-------- DATA SHOWN

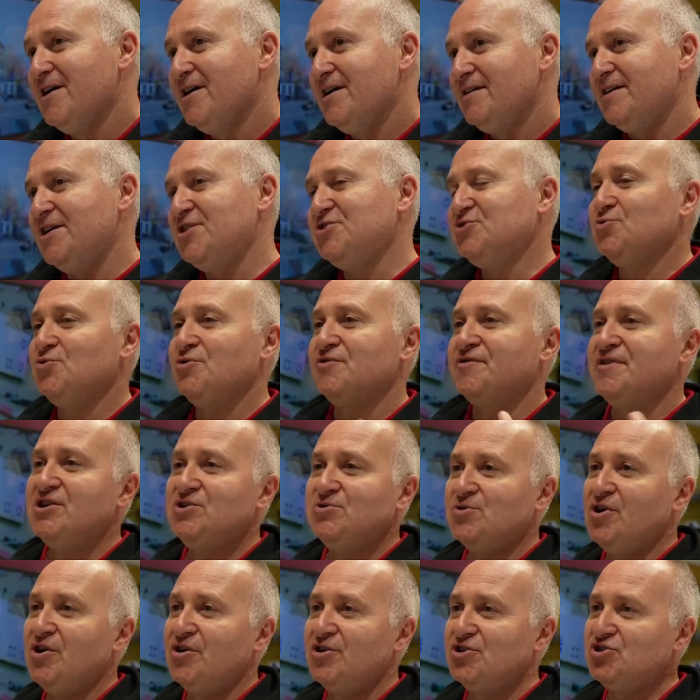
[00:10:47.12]
These are all things
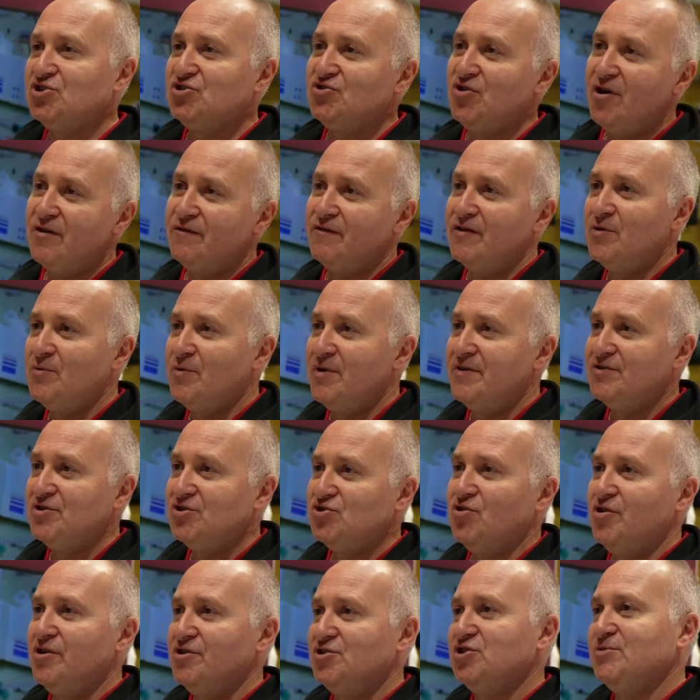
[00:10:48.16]
we're kind of striving with to
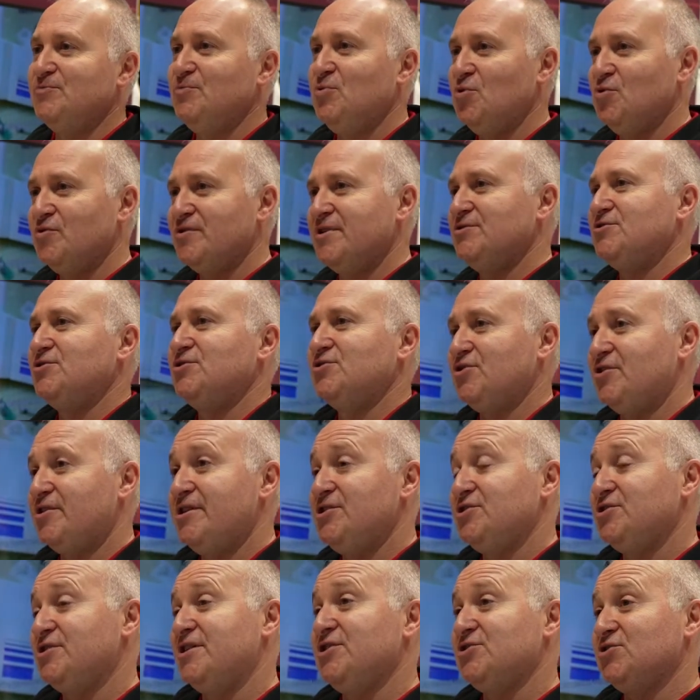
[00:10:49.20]
try and support those design
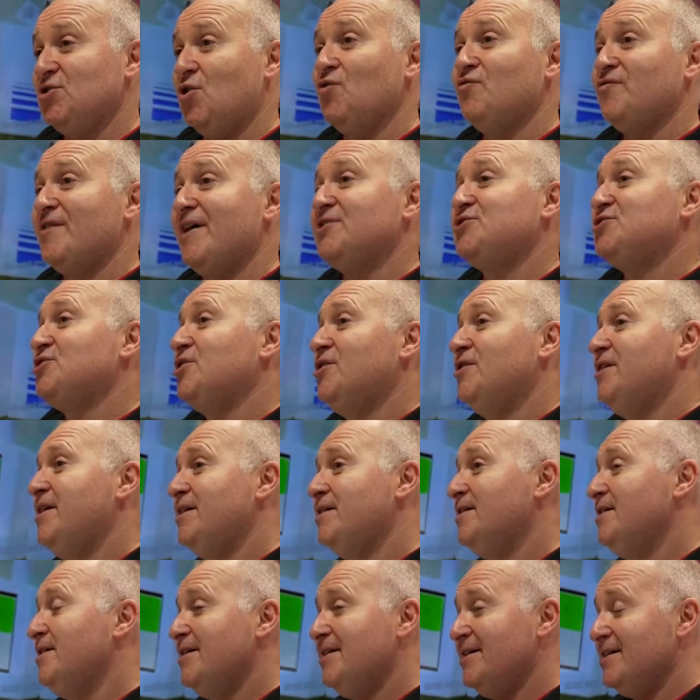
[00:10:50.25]
engineers on that
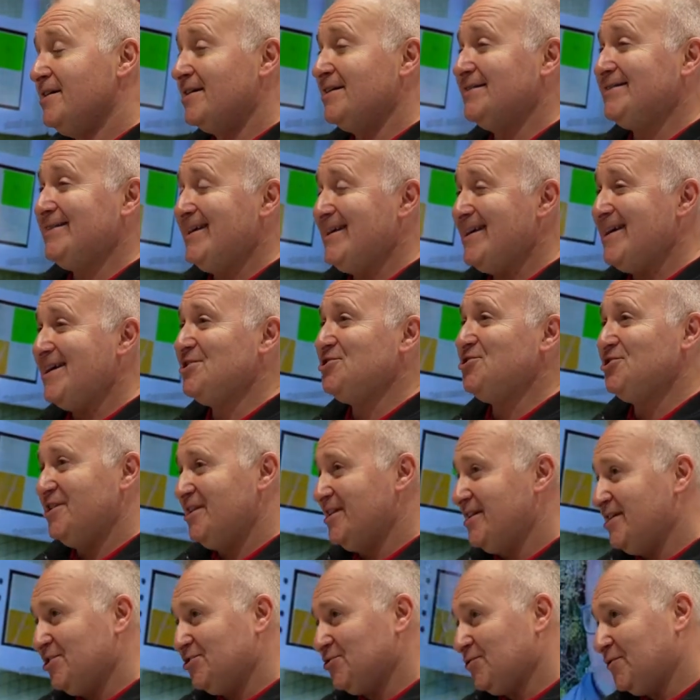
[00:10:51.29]
journey, because
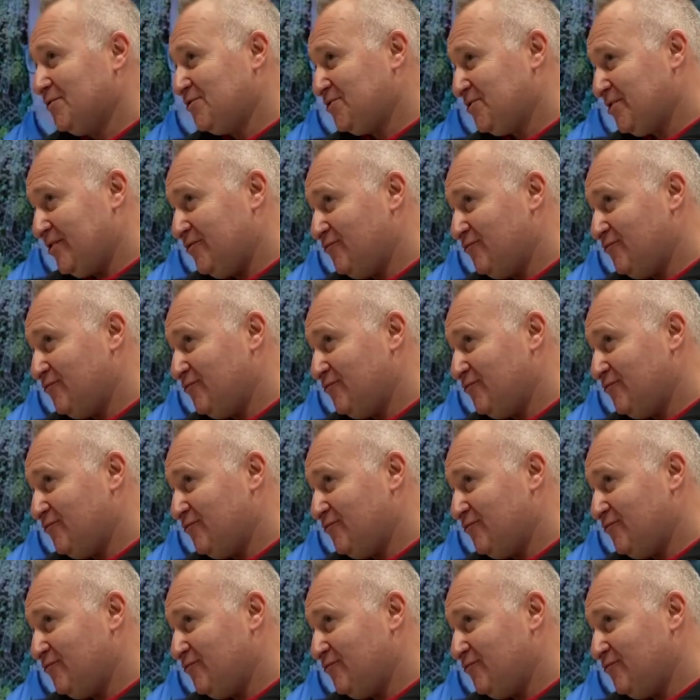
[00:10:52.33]
ESG is obviously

----------------

▶ _TASK PROMPT_: Output nothing but the entries above, exactly, once the pictures are removed.

▶ _TASK RESPONSE_:
[00:10:47.12]
These are all things
[00:10:48.16]
we're kind of striving with to
[00:10:49.20]
try and support those design
[00:10:50.25]
engineers on that
[00:10:51.29]
journey, because
[00:10:52.33]
ESG is obviously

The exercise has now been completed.